Would you reproduce the entries that follow exactly as they appear?

(Collected data entries)
== Segment start ==
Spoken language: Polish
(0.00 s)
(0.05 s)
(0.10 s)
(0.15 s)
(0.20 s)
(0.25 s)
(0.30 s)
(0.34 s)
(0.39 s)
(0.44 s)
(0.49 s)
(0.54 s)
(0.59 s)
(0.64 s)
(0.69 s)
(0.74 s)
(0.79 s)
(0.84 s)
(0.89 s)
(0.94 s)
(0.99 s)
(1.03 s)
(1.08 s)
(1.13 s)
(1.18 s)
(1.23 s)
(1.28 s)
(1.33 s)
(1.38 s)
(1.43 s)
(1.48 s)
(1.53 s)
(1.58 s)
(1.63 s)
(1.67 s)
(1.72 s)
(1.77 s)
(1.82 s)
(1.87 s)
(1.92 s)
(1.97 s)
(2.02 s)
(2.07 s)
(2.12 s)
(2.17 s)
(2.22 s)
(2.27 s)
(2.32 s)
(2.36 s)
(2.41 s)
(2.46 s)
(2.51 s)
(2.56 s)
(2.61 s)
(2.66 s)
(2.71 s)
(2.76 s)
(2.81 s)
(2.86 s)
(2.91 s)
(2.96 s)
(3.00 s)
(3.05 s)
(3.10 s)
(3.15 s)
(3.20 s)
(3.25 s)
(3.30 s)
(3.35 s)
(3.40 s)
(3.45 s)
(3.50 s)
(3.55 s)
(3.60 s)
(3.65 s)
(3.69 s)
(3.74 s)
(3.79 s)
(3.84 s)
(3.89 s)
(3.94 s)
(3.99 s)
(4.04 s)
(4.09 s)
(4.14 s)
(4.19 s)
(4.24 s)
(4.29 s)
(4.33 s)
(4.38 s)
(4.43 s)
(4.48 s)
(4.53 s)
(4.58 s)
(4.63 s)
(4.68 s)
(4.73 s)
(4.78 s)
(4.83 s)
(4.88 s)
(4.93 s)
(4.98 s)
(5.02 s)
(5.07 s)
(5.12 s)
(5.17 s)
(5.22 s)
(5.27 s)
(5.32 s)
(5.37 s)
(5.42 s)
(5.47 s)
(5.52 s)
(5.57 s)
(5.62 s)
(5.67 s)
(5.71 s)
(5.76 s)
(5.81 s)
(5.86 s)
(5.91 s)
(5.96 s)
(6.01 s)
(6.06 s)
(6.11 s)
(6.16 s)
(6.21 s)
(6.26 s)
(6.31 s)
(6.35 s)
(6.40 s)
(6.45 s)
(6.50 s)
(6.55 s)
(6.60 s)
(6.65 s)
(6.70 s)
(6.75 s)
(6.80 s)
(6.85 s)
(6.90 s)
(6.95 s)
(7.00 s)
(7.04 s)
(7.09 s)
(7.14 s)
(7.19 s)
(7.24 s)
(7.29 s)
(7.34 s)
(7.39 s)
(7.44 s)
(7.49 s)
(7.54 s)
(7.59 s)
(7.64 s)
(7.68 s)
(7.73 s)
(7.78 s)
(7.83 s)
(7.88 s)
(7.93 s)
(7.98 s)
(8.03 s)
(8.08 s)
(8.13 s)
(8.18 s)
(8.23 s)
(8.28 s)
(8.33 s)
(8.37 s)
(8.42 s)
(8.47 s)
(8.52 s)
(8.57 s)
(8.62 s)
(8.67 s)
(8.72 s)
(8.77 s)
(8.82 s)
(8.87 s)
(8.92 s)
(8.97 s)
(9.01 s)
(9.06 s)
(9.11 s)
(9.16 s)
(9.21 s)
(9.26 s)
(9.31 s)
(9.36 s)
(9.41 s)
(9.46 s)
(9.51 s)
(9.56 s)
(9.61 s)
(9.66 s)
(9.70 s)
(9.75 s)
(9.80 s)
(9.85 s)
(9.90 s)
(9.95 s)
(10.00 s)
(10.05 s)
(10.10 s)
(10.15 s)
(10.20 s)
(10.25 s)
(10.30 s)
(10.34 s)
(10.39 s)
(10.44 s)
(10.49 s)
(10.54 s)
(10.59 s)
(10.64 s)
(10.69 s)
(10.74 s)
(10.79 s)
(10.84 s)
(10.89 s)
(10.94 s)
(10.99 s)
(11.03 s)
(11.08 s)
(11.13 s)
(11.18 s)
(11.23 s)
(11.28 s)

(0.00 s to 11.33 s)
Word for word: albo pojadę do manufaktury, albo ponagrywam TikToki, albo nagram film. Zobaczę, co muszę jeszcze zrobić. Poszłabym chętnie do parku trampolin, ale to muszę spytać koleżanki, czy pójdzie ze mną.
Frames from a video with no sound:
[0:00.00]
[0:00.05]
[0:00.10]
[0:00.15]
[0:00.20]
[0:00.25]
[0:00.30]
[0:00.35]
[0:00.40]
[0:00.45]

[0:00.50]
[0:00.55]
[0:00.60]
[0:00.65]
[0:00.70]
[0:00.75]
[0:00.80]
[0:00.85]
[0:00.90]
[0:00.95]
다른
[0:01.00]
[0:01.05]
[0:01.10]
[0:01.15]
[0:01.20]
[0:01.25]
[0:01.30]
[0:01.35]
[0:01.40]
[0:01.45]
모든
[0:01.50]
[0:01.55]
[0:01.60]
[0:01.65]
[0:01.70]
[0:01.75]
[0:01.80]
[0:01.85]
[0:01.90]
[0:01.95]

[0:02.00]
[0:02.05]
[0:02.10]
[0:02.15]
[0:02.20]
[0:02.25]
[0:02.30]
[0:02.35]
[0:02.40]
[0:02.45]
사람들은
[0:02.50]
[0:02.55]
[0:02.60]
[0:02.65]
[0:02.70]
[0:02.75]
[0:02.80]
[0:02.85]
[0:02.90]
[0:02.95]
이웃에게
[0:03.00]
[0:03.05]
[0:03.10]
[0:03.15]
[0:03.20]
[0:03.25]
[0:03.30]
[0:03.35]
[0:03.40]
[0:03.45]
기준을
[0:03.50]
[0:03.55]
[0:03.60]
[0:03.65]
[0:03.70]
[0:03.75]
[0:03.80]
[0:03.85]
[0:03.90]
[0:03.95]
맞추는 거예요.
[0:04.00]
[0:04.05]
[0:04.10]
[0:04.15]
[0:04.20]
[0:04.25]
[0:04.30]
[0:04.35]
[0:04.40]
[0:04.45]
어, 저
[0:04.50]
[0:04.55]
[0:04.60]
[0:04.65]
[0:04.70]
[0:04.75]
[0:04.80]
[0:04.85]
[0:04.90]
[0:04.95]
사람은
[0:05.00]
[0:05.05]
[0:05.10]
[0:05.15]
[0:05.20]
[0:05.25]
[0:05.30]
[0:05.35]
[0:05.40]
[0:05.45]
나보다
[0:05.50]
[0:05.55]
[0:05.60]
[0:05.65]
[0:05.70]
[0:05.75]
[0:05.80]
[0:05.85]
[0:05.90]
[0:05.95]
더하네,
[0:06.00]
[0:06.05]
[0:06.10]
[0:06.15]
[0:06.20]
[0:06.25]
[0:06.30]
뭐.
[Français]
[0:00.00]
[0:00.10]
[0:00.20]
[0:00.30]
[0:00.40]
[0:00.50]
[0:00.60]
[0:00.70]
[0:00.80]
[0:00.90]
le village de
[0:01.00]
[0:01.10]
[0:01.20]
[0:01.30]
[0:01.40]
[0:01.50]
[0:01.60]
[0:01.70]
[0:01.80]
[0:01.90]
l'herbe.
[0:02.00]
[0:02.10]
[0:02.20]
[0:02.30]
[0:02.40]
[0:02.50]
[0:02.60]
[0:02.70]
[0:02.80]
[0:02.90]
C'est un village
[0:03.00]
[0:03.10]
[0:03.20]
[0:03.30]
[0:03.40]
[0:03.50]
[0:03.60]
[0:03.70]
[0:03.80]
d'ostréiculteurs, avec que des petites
== Segment end ==
▸ **TASK ANSWER**
Spoken language: Polish
(0.00 s)
(0.05 s)
(0.10 s)
(0.15 s)
(0.20 s)
(0.25 s)
(0.30 s)
(0.34 s)
(0.39 s)
(0.44 s)
(0.49 s)
(0.54 s)
(0.59 s)
(0.64 s)
(0.69 s)
(0.74 s)
(0.79 s)
(0.84 s)
(0.89 s)
(0.94 s)
(0.99 s)
(1.03 s)
(1.08 s)
(1.13 s)
(1.18 s)
(1.23 s)
(1.28 s)
(1.33 s)
(1.38 s)
(1.43 s)
(1.48 s)
(1.53 s)
(1.58 s)
(1.63 s)
(1.67 s)
(1.72 s)
(1.77 s)
(1.82 s)
(1.87 s)
(1.92 s)
(1.97 s)
(2.02 s)
(2.07 s)
(2.12 s)
(2.17 s)
(2.22 s)
(2.27 s)
(2.32 s)
(2.36 s)
(2.41 s)
(2.46 s)
(2.51 s)
(2.56 s)
(2.61 s)
(2.66 s)
(2.71 s)
(2.76 s)
(2.81 s)
(2.86 s)
(2.91 s)
(2.96 s)
(3.00 s)
(3.05 s)
(3.10 s)
(3.15 s)
(3.20 s)
(3.25 s)
(3.30 s)
(3.35 s)
(3.40 s)
(3.45 s)
(3.50 s)
(3.55 s)
(3.60 s)
(3.65 s)
(3.69 s)
(3.74 s)
(3.79 s)
(3.84 s)
(3.89 s)
(3.94 s)
(3.99 s)
(4.04 s)
(4.09 s)
(4.14 s)
(4.19 s)
(4.24 s)
(4.29 s)
(4.33 s)
(4.38 s)
(4.43 s)
(4.48 s)
(4.53 s)
(4.58 s)
(4.63 s)
(4.68 s)
(4.73 s)
(4.78 s)
(4.83 s)
(4.88 s)
(4.93 s)
(4.98 s)
(5.02 s)
(5.07 s)
(5.12 s)
(5.17 s)
(5.22 s)
(5.27 s)
(5.32 s)
(5.37 s)
(5.42 s)
(5.47 s)
(5.52 s)
(5.57 s)
(5.62 s)
(5.67 s)
(5.71 s)
(5.76 s)
(5.81 s)
(5.86 s)
(5.91 s)
(5.96 s)
(6.01 s)
(6.06 s)
(6.11 s)
(6.16 s)
(6.21 s)
(6.26 s)
(6.31 s)
(6.35 s)
(6.40 s)
(6.45 s)
(6.50 s)
(6.55 s)
(6.60 s)
(6.65 s)
(6.70 s)
(6.75 s)
(6.80 s)
(6.85 s)
(6.90 s)
(6.95 s)
(7.00 s)
(7.04 s)
(7.09 s)
(7.14 s)
(7.19 s)
(7.24 s)
(7.29 s)
(7.34 s)
(7.39 s)
(7.44 s)
(7.49 s)
(7.54 s)
(7.59 s)
(7.64 s)
(7.68 s)
(7.73 s)
(7.78 s)
(7.83 s)
(7.88 s)
(7.93 s)
(7.98 s)
(8.03 s)
(8.08 s)
(8.13 s)
(8.18 s)
(8.23 s)
(8.28 s)
(8.33 s)
(8.37 s)
(8.42 s)
(8.47 s)
(8.52 s)
(8.57 s)
(8.62 s)
(8.67 s)
(8.72 s)
(8.77 s)
(8.82 s)
(8.87 s)
(8.92 s)
(8.97 s)
(9.01 s)
(9.06 s)
(9.11 s)
(9.16 s)
(9.21 s)
(9.26 s)
(9.31 s)
(9.36 s)
(9.41 s)
(9.46 s)
(9.51 s)
(9.56 s)
(9.61 s)
(9.66 s)
(9.70 s)
(9.75 s)
(9.80 s)
(9.85 s)
(9.90 s)
(9.95 s)
(10.00 s)
(10.05 s)
(10.10 s)
(10.15 s)
(10.20 s)
(10.25 s)
(10.30 s)
(10.34 s)
(10.39 s)
(10.44 s)
(10.49 s)
(10.54 s)
(10.59 s)
(10.64 s)
(10.69 s)
(10.74 s)
(10.79 s)
(10.84 s)
(10.89 s)
(10.94 s)
(10.99 s)
(11.03 s)
(11.08 s)
(11.13 s)
(11.18 s)
(11.23 s)
(11.28 s)

(0.00 s to 11.33 s)
Word for word: albo pojadę do manufaktury, albo ponagrywam TikToki, albo nagram film. Zobaczę, co muszę jeszcze zrobić. Poszłabym chętnie do parku trampolin, ale to muszę spytać koleżanki, czy pójdzie ze mną.
Frames from a video with no sound:
[0:00.00]
[0:00.05]
[0:00.10]
[0:00.15]
[0:00.20]
[0:00.25]
[0:00.30]
[0:00.35]
[0:00.40]
[0:00.45]

[0:00.50]
[0:00.55]
[0:00.60]
[0:00.65]
[0:00.70]
[0:00.75]
[0:00.80]
[0:00.85]
[0:00.90]
[0:00.95]
다른
[0:01.00]
[0:01.05]
[0:01.10]
[0:01.15]
[0:01.20]
[0:01.25]
[0:01.30]
[0:01.35]
[0:01.40]
[0:01.45]
모든
[0:01.50]
[0:01.55]
[0:01.60]
[0:01.65]
[0:01.70]
[0:01.75]
[0:01.80]
[0:01.85]
[0:01.90]
[0:01.95]

[0:02.00]
[0:02.05]
[0:02.10]
[0:02.15]
[0:02.20]
[0:02.25]
[0:02.30]
[0:02.35]
[0:02.40]
[0:02.45]
사람들은
[0:02.50]
[0:02.55]
[0:02.60]
[0:02.65]
[0:02.70]
[0:02.75]
[0:02.80]
[0:02.85]
[0:02.90]
[0:02.95]
이웃에게
[0:03.00]
[0:03.05]
[0:03.10]
[0:03.15]
[0:03.20]
[0:03.25]
[0:03.30]
[0:03.35]
[0:03.40]
[0:03.45]
기준을
[0:03.50]
[0:03.55]
[0:03.60]
[0:03.65]
[0:03.70]
[0:03.75]
[0:03.80]
[0:03.85]
[0:03.90]
[0:03.95]
맞추는 거예요.
[0:04.00]
[0:04.05]
[0:04.10]
[0:04.15]
[0:04.20]
[0:04.25]
[0:04.30]
[0:04.35]
[0:04.40]
[0:04.45]
어, 저
[0:04.50]
[0:04.55]
[0:04.60]
[0:04.65]
[0:04.70]
[0:04.75]
[0:04.80]
[0:04.85]
[0:04.90]
[0:04.95]
사람은
[0:05.00]
[0:05.05]
[0:05.10]
[0:05.15]
[0:05.20]
[0:05.25]
[0:05.30]
[0:05.35]
[0:05.40]
[0:05.45]
나보다
[0:05.50]
[0:05.55]
[0:05.60]
[0:05.65]
[0:05.70]
[0:05.75]
[0:05.80]
[0:05.85]
[0:05.90]
[0:05.95]
더하네,
[0:06.00]
[0:06.05]
[0:06.10]
[0:06.15]
[0:06.20]
[0:06.25]
[0:06.30]
뭐.
[Français]
[0:00.00]
[0:00.10]
[0:00.20]
[0:00.30]
[0:00.40]
[0:00.50]
[0:00.60]
[0:00.70]
[0:00.80]
[0:00.90]
le village de
[0:01.00]
[0:01.10]
[0:01.20]
[0:01.30]
[0:01.40]
[0:01.50]
[0:01.60]
[0:01.70]
[0:01.80]
[0:01.90]
l'herbe.
[0:02.00]
[0:02.10]
[0:02.20]
[0:02.30]
[0:02.40]
[0:02.50]
[0:02.60]
[0:02.70]
[0:02.80]
[0:02.90]
C'est un village
[0:03.00]
[0:03.10]
[0:03.20]
[0:03.30]
[0:03.40]
[0:03.50]
[0:03.60]
[0:03.70]
[0:03.80]
d'ostréiculteurs, avec que des petites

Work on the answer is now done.